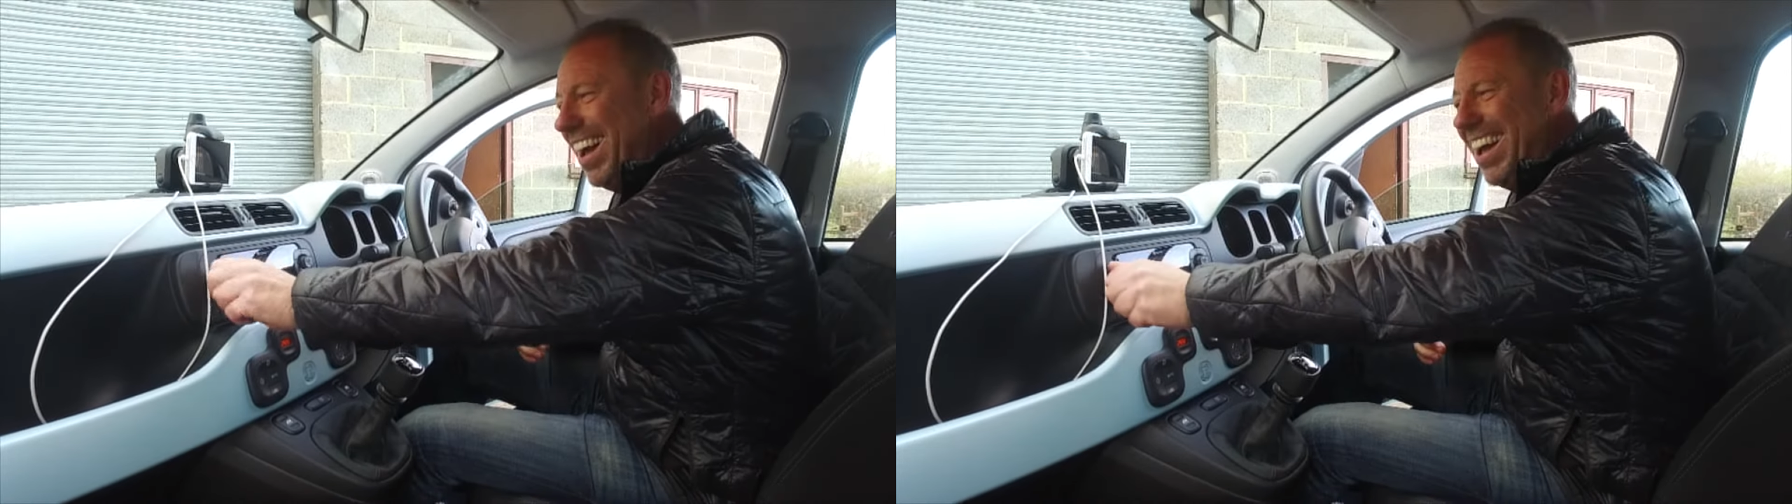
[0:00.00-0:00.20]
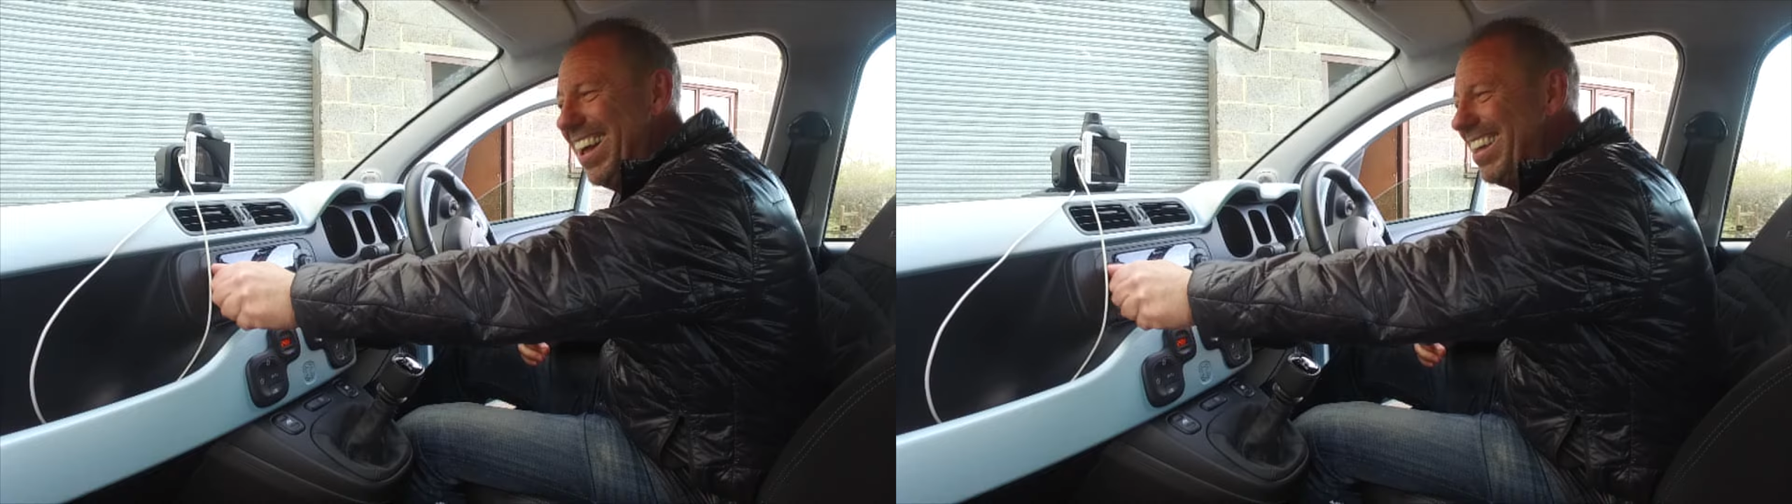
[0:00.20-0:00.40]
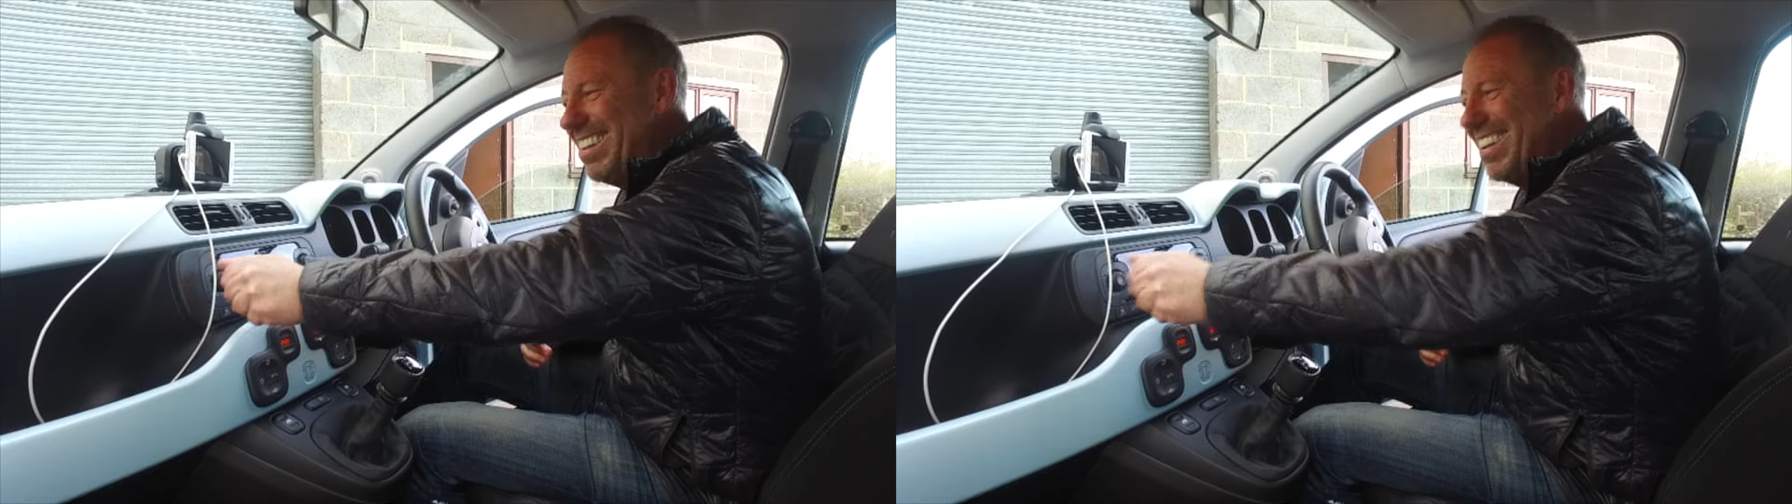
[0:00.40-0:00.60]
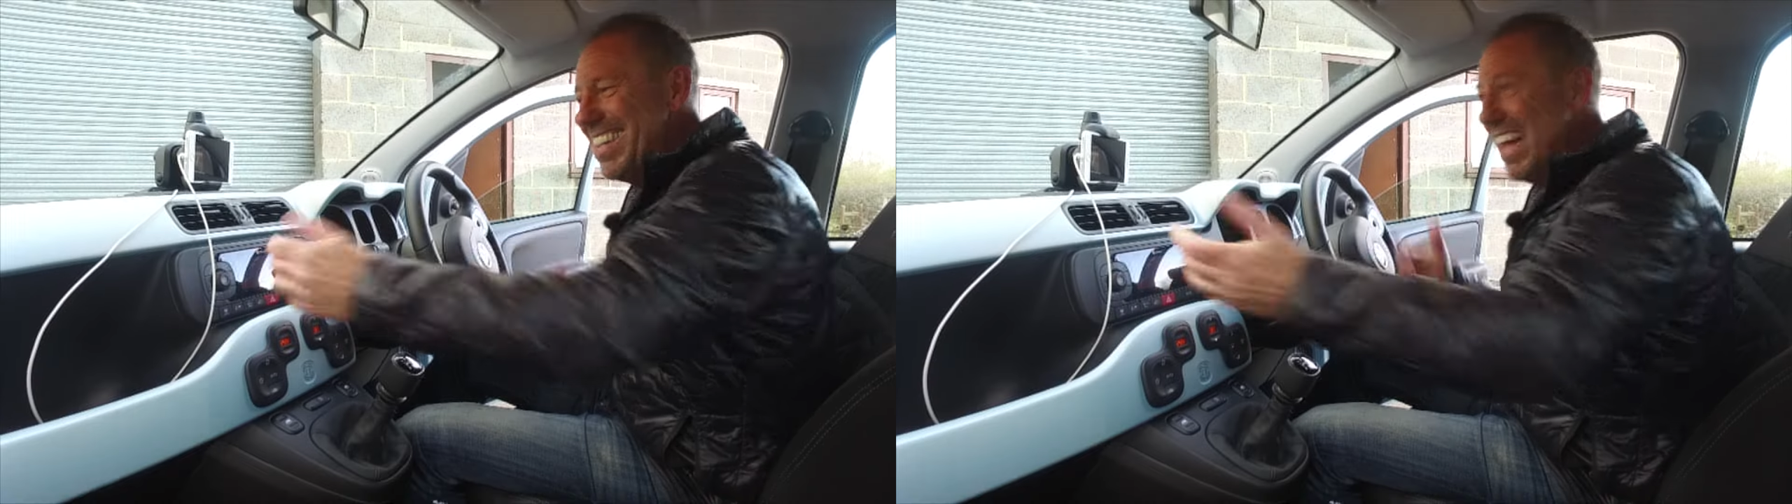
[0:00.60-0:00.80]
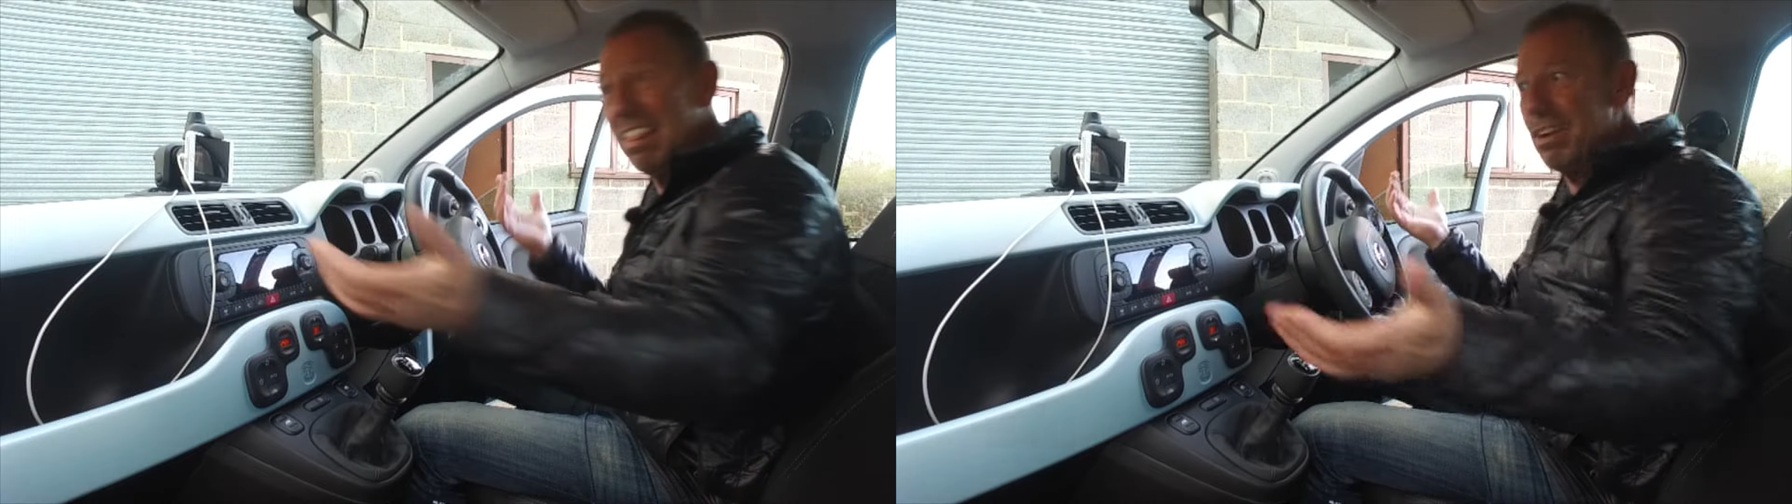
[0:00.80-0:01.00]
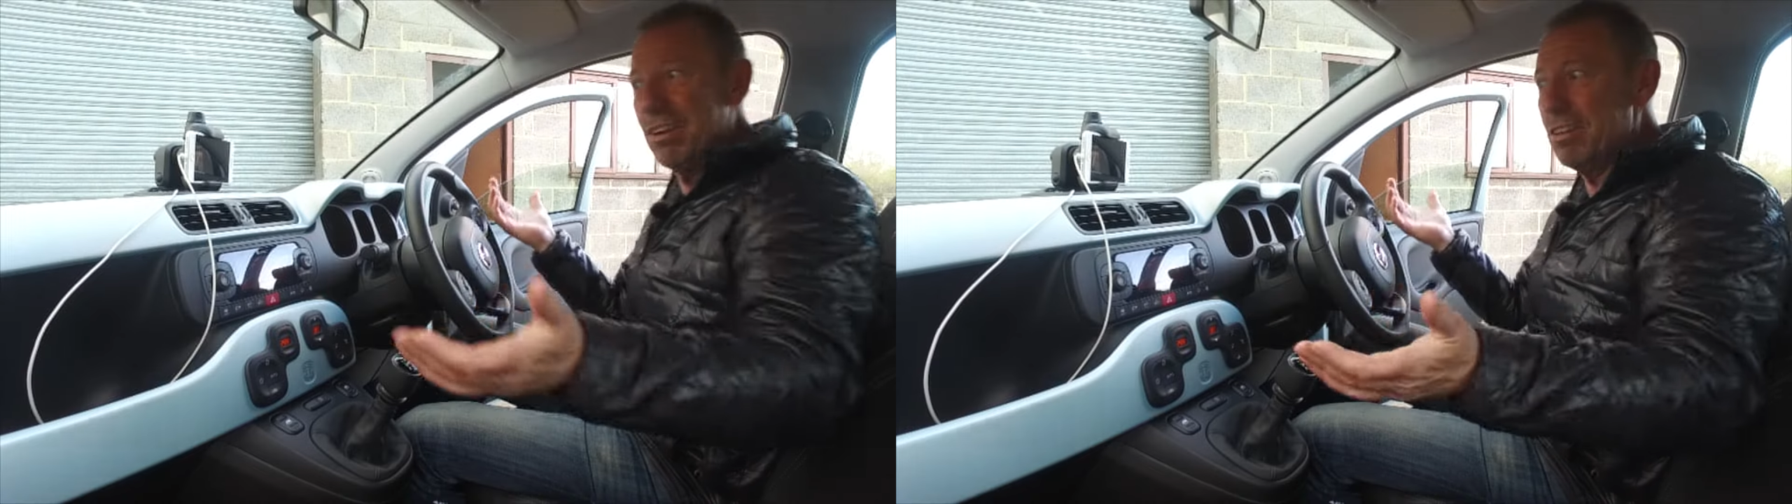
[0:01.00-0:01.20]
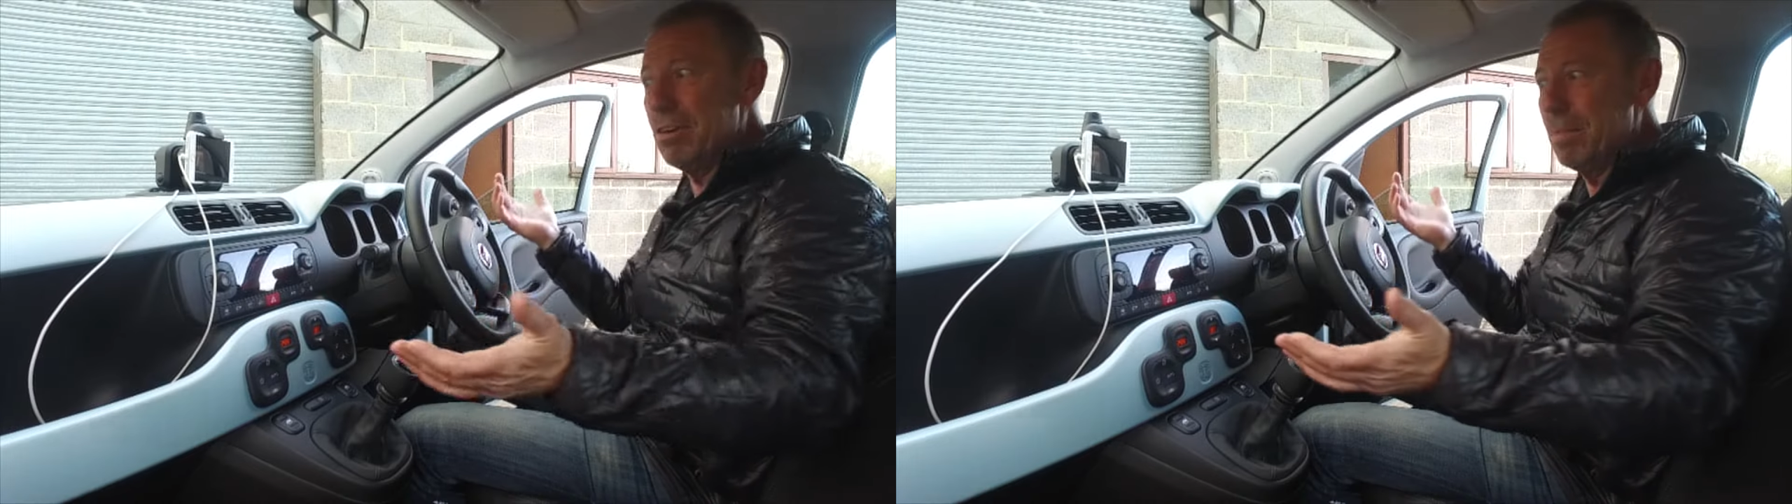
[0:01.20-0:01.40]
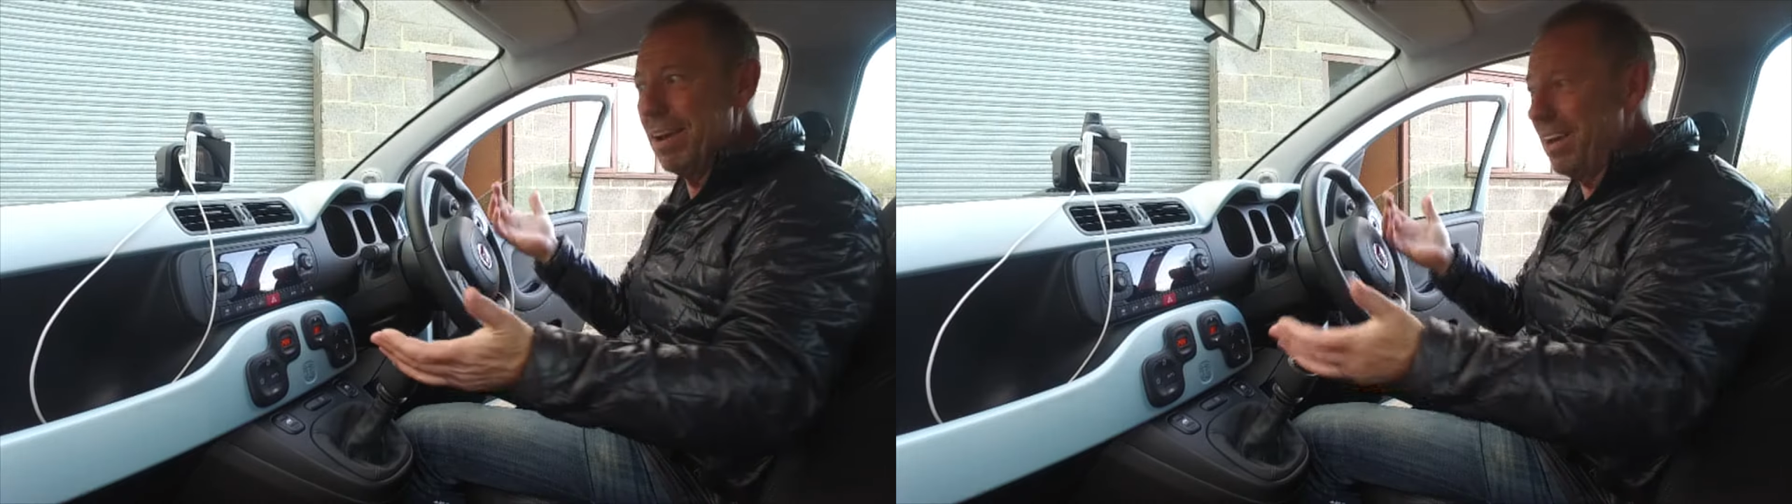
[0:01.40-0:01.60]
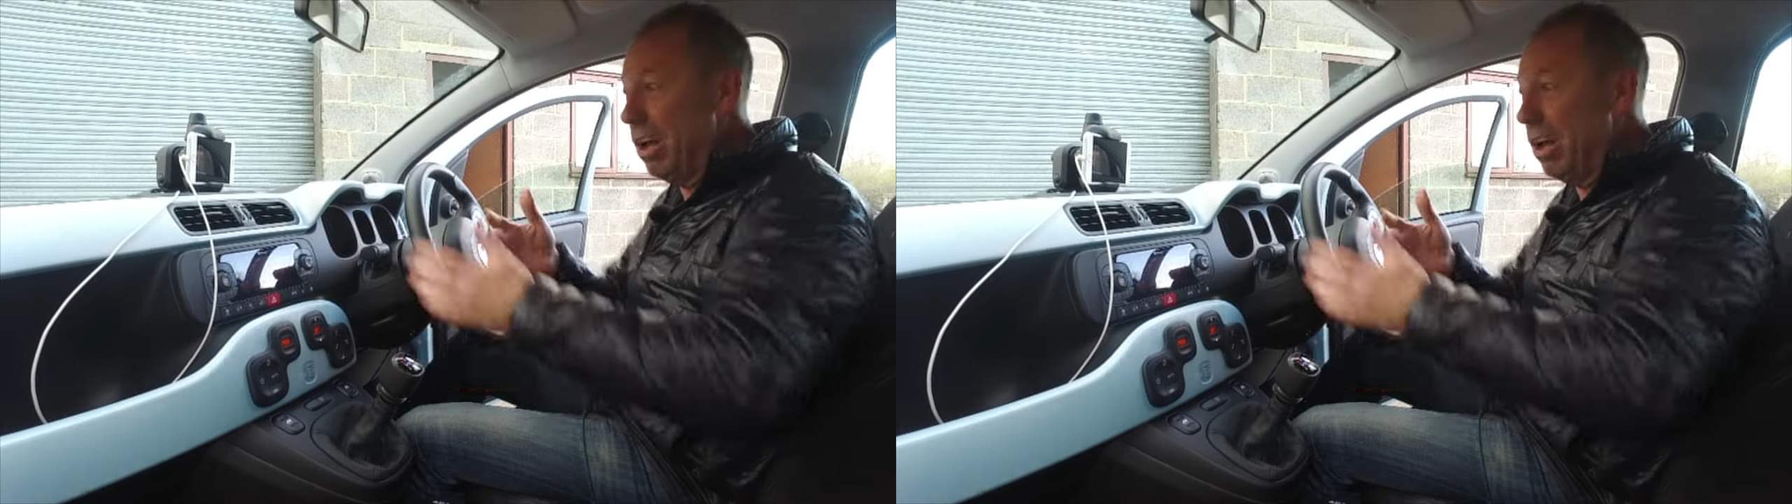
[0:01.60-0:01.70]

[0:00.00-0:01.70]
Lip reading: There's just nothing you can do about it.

┄┄┄┄┄┄┄┄┄┄

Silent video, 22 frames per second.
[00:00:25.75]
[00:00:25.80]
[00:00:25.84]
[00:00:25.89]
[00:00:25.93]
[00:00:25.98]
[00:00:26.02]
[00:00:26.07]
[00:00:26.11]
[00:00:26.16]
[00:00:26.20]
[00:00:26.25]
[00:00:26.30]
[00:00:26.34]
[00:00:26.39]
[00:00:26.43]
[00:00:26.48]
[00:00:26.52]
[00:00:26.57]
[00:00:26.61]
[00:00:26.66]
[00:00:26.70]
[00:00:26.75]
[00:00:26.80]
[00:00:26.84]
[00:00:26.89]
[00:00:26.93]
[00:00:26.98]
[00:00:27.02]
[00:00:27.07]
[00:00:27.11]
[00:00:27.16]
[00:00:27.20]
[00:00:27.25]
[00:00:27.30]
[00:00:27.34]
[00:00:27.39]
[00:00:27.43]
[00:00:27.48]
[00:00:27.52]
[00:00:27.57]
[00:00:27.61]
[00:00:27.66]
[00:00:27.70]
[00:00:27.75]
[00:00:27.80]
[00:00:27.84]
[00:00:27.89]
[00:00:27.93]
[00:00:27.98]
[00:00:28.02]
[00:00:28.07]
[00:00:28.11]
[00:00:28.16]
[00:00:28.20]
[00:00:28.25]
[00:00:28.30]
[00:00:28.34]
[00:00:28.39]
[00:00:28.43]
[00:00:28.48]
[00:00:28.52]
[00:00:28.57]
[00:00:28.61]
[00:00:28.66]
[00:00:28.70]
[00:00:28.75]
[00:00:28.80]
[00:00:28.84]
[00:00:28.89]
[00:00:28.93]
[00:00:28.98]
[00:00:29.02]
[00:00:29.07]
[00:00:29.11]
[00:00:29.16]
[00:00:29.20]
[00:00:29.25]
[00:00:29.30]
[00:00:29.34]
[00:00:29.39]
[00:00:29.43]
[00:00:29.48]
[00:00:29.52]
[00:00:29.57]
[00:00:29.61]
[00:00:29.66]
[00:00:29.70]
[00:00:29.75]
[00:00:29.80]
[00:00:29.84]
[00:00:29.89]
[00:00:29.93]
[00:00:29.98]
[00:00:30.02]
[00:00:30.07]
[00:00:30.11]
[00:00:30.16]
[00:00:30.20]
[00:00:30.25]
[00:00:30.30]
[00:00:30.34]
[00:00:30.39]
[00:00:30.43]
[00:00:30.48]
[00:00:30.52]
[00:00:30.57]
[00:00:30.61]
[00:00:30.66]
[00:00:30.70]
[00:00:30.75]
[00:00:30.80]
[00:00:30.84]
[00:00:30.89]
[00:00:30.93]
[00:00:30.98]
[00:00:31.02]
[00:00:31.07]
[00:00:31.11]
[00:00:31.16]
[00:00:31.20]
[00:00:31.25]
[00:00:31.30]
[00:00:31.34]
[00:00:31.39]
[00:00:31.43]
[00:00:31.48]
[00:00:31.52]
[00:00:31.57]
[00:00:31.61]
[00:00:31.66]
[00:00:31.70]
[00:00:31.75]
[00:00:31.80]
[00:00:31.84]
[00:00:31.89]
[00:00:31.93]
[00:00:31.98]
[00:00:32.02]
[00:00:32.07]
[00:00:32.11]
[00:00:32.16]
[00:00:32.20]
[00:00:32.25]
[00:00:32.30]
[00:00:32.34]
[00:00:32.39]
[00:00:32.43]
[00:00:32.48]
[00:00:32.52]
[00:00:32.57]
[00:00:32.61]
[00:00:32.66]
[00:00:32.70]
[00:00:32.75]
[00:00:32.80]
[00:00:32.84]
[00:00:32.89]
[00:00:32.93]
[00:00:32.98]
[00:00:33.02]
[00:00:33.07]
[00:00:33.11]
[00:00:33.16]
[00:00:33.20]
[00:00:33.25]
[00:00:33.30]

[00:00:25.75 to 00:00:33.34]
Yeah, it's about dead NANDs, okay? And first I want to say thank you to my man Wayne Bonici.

┄┄┄┄┄┄┄┄┄┄

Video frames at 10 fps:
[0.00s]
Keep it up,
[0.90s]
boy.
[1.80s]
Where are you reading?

┄┄┄┄┄┄┄┄┄┄

**What to work on**
Look above for the line containing "[0:00.00-0:00.20]", then copy exactly from it through the line containing "Lip reading: There's", keeping both and leaving out pictures. Add nothing else.

**Response below**
[0:00.00-0:00.20]
[0:00.20-0:00.40]
[0:00.40-0:00.60]
[0:00.60-0:00.80]
[0:00.80-0:01.00]
[0:01.00-0:01.20]
[0:01.20-0:01.40]
[0:01.40-0:01.60]
[0:01.60-0:01.70]

[0:00.00-0:01.70]
Lip reading: There's just nothing you can do about it.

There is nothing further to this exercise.